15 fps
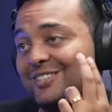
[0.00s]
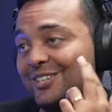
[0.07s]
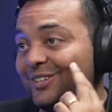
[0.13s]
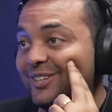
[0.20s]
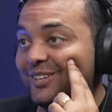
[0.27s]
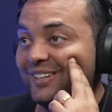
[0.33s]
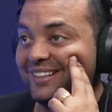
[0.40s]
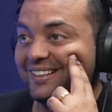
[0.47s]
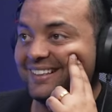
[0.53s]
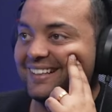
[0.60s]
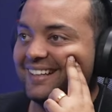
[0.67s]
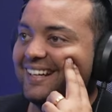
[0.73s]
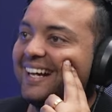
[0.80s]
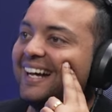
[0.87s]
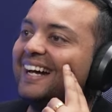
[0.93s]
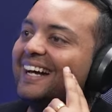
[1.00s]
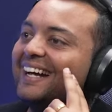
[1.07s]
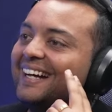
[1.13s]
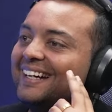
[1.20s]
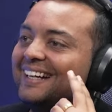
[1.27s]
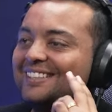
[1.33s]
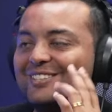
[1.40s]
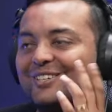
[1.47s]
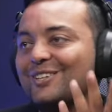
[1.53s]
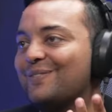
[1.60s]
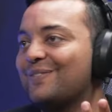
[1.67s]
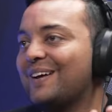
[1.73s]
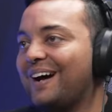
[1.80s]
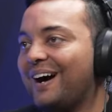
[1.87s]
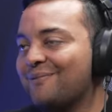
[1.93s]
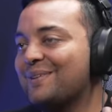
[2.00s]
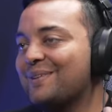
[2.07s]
wouldn't give them that much credit that they're actually trying to help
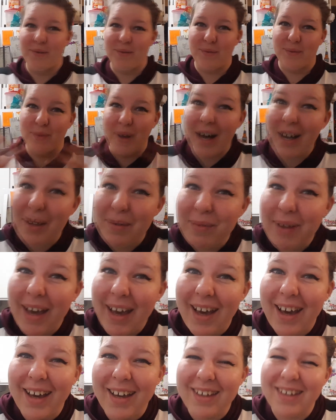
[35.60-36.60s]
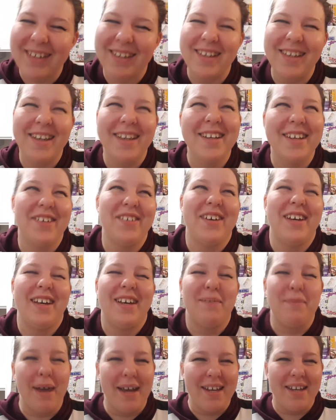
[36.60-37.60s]
Welcome back! Anyway,
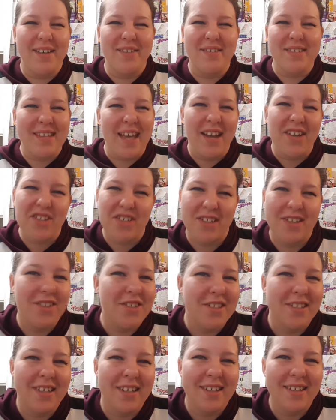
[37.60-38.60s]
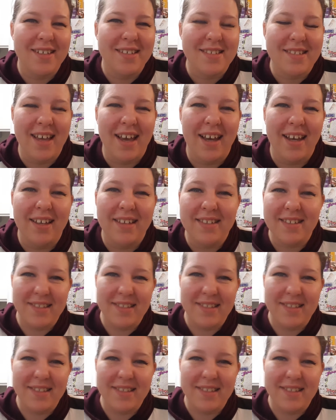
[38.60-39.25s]
my name is Ashley Shalina Science.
▬▬▬▬▬▬▬▬▬▬
EXERCISE AIM:
If an entry contains a picture, skip the picture and reproduce everything else exactly.

OUTPUT FOR THIS TASK:
15 fps
[0.00s]
[0.07s]
[0.13s]
[0.20s]
[0.27s]
[0.33s]
[0.40s]
[0.47s]
[0.53s]
[0.60s]
[0.67s]
[0.73s]
[0.80s]
[0.87s]
[0.93s]
[1.00s]
[1.07s]
[1.13s]
[1.20s]
[1.27s]
[1.33s]
[1.40s]
[1.47s]
[1.53s]
[1.60s]
[1.67s]
[1.73s]
[1.80s]
[1.87s]
[1.93s]
[2.00s]
[2.07s]
wouldn't give them that much credit that they're actually trying to help
[35.60-36.60s]
[36.60-37.60s]
Welcome back! Anyway,
[37.60-38.60s]
[38.60-39.25s]
my name is Ashley Shalina Science.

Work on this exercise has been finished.